Chitting is the process of getting potatoes to sprout before planting by putting them in a cool, light place.
Chitting your tubers before planting means you can get a much earlier harvest and potentially, a lot more potatoes.
Chitted potatoes planted and awaiting covering
It's very important to use healthy seed potatoes for chitting. Potatoes suffer from many diseases and some of the worst are carried by the tubers. This is why it pays to buy new seed potatoes regularly.

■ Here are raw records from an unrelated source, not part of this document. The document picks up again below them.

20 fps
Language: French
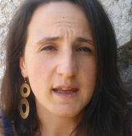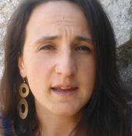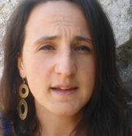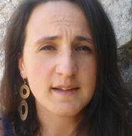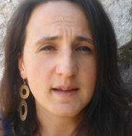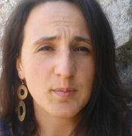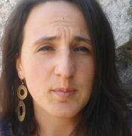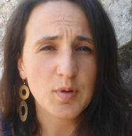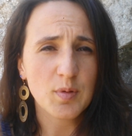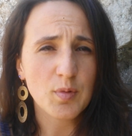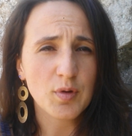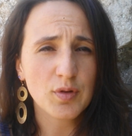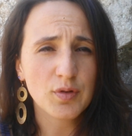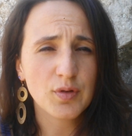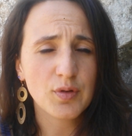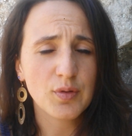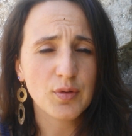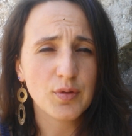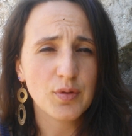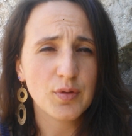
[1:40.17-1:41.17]
Et simplement
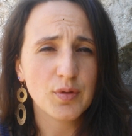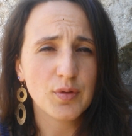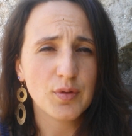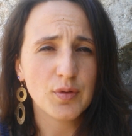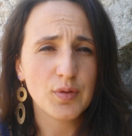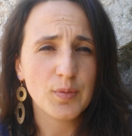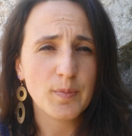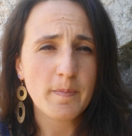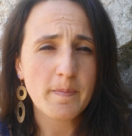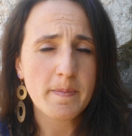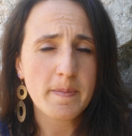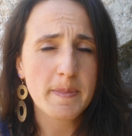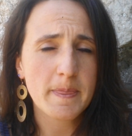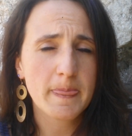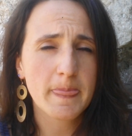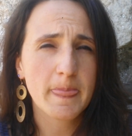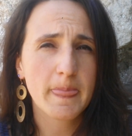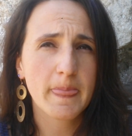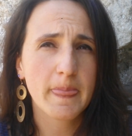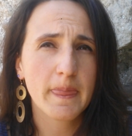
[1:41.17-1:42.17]

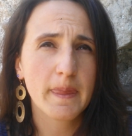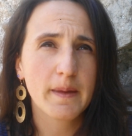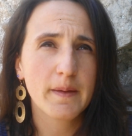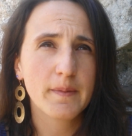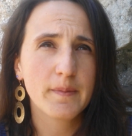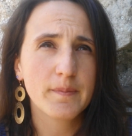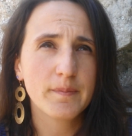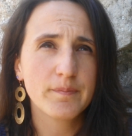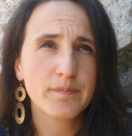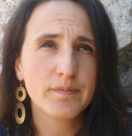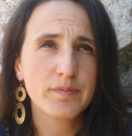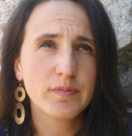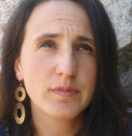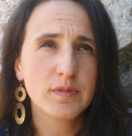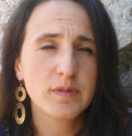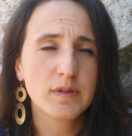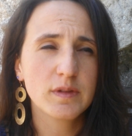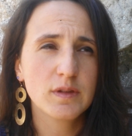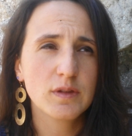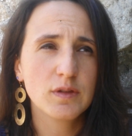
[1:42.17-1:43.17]

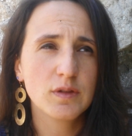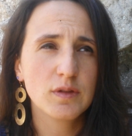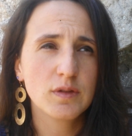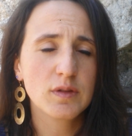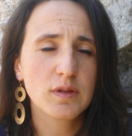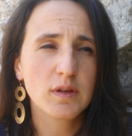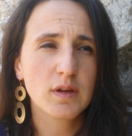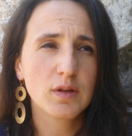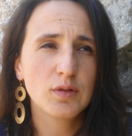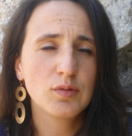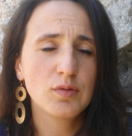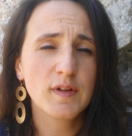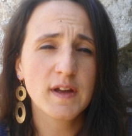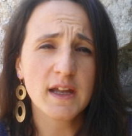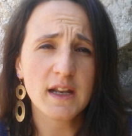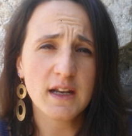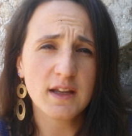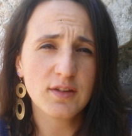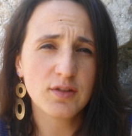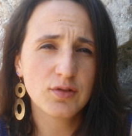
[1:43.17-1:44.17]

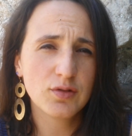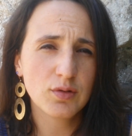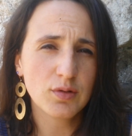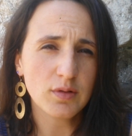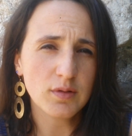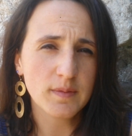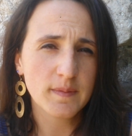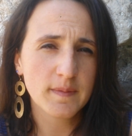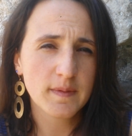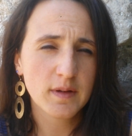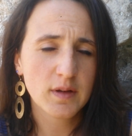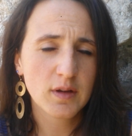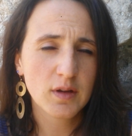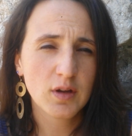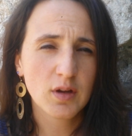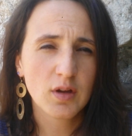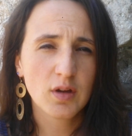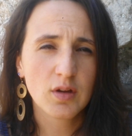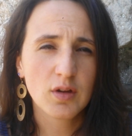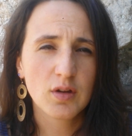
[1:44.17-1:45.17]
d'ouvrir les yeux
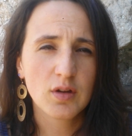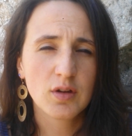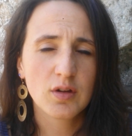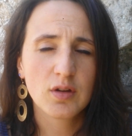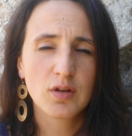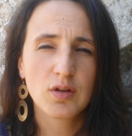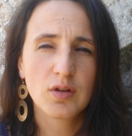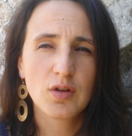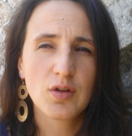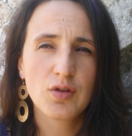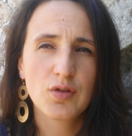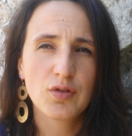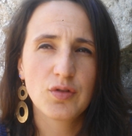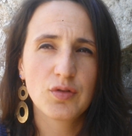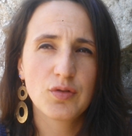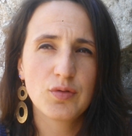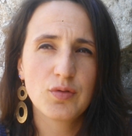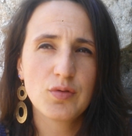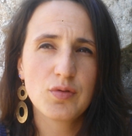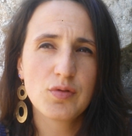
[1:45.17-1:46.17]

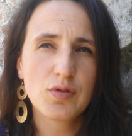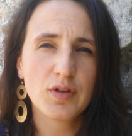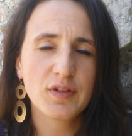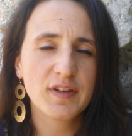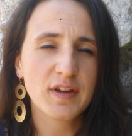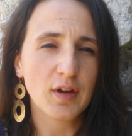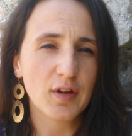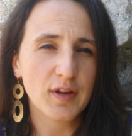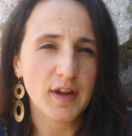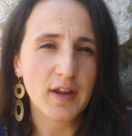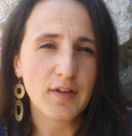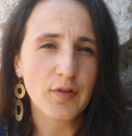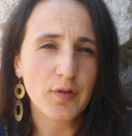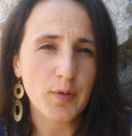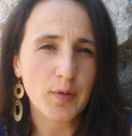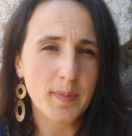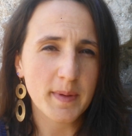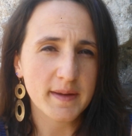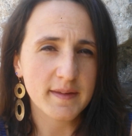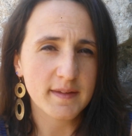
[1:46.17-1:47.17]
sur ce qui est en train de
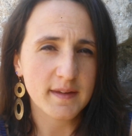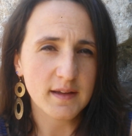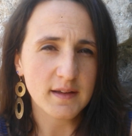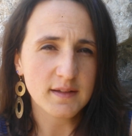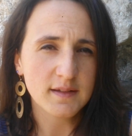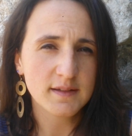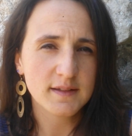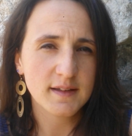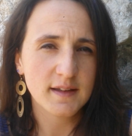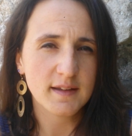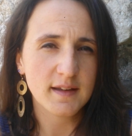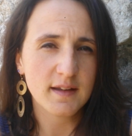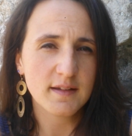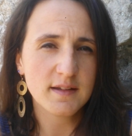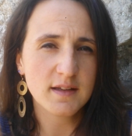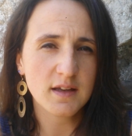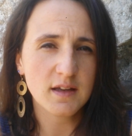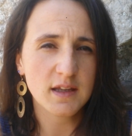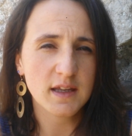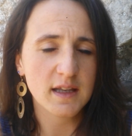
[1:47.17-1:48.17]
se passer.
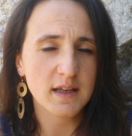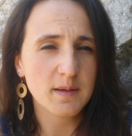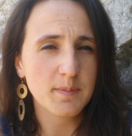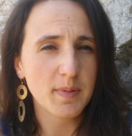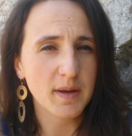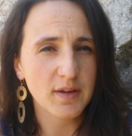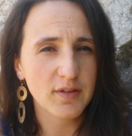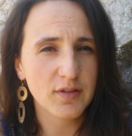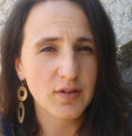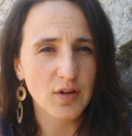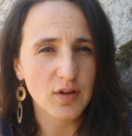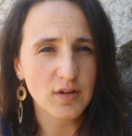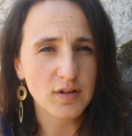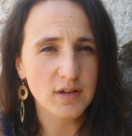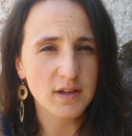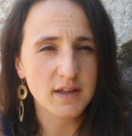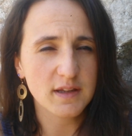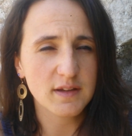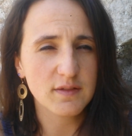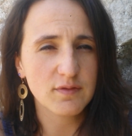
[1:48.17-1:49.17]
C'est-à-dire qu'il y a des personnes
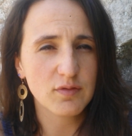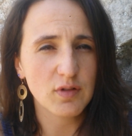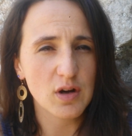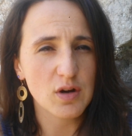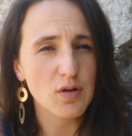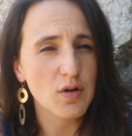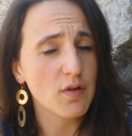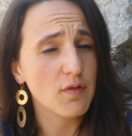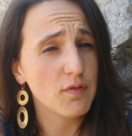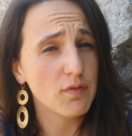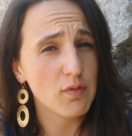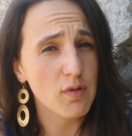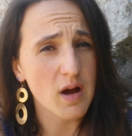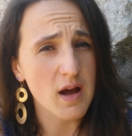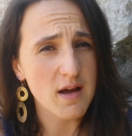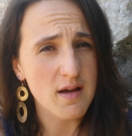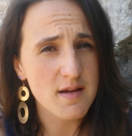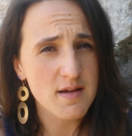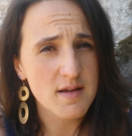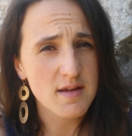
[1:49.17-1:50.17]
qui voient leur
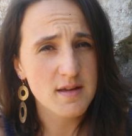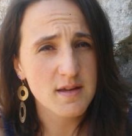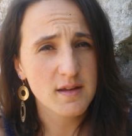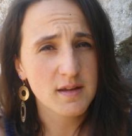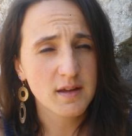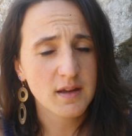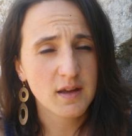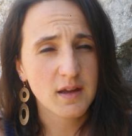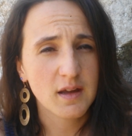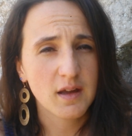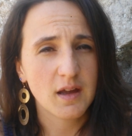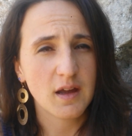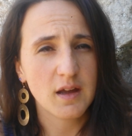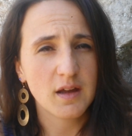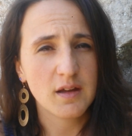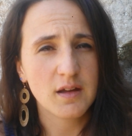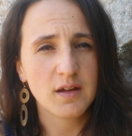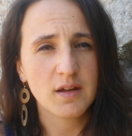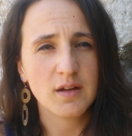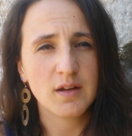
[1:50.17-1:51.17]
voix
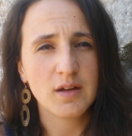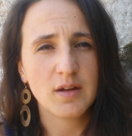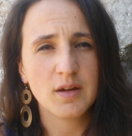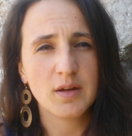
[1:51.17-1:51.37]
euh,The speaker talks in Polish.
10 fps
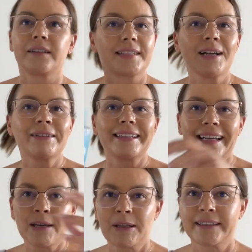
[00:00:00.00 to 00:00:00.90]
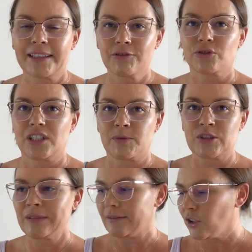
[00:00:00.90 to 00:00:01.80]
cała ta chemia taka, wiecie, jest
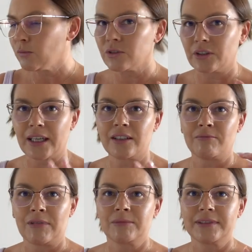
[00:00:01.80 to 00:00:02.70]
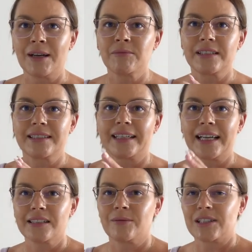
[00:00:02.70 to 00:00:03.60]
potrzebna w domu, to ja ją mam tam i za
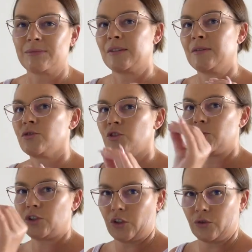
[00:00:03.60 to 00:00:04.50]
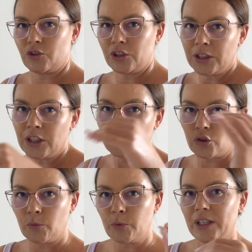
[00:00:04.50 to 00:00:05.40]
każdym razem, jak wiem, że coś mi się kończy, to
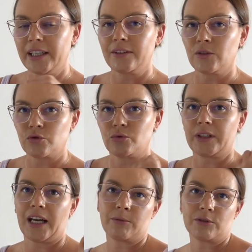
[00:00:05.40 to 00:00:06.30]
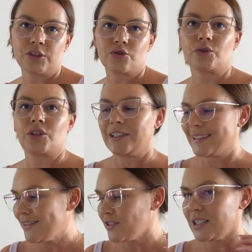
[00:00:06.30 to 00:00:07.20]
kupuję jedną sztukę albo dwie sztuki i
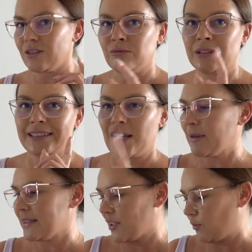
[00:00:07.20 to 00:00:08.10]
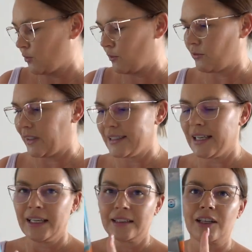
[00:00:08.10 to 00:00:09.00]
zawsze u mnie zapas tych produktów jest.
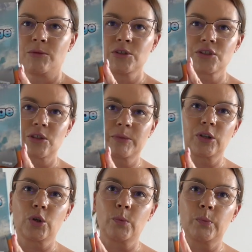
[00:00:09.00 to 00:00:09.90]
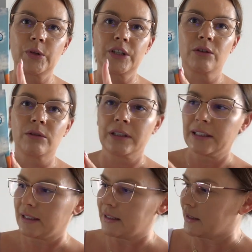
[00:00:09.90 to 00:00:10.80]
Dominik sobie kupił
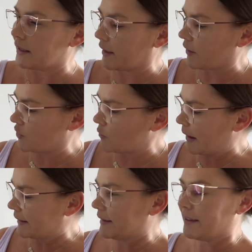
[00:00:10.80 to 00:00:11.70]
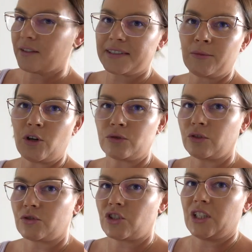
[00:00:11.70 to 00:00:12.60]
e, takie szmatki do samochodu
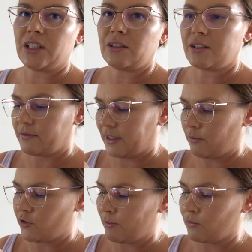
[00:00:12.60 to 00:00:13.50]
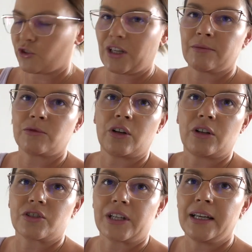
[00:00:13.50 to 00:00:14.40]
do czyszczenia, one są w takim ciemnoszarym
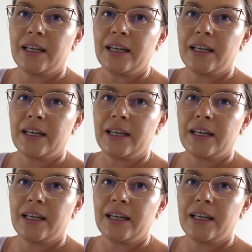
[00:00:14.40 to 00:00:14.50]
kolorze,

Seed potatoes are produced under very stringent conditions and will be certified as being clear of the major diseases. If you're interested, check out this scheme run by the UK Government.
How to chit potatoes
The ideal potato tuber for chitting is relatively small and would ideally be about the size of a large hen's egg. However, some varieties will naturally grow larger than this.
Each potato has a top and a bottom end, and it is the top that you need to worry about. It will have most of the bud attached, although when you buy seed potatoes, those buds - often called eyes - are still quite small.
Second early variety Kestrel with plenty of buds at the top
The bottom of each tuber will have the shrivelled stalk attached - where the tuber was attached to the parent plant. This end has very few or no buds.
The buds at the top will, with good light and a little heat, grow into nice fat dark green or purple shoots! That's what you are aiming for!
Good strong purple shoots ready for planting
To chit your potatoes, you can use egg cartons or any other container that will hold each tuber with the buds facing upwards.
Putting them on a bright windowsill in a cool room is ideal. Too much heat or insufficient light while chitting will result in pale white shoots that are easily knocked off as you plant them.
After 2-3 weeks, or when the shoots are over 2cm long, you can plant them out. Chitted potatoes should be planted in a shallow trench about 3 inches deep and 12 inches apart.
Do all varieties benefit?
Early varieties show the most significant benefit from chitting, and you can shave off several weeks of growth in the ground.
Rows of potatoes growing well in a garden
Second early varieties will show some benefit, but it's debatable whether it is worth chitting maincrop and salad varieties such as 'Pink Fir Apple' and Ratte. These varieties produce tubers very late in the growing season.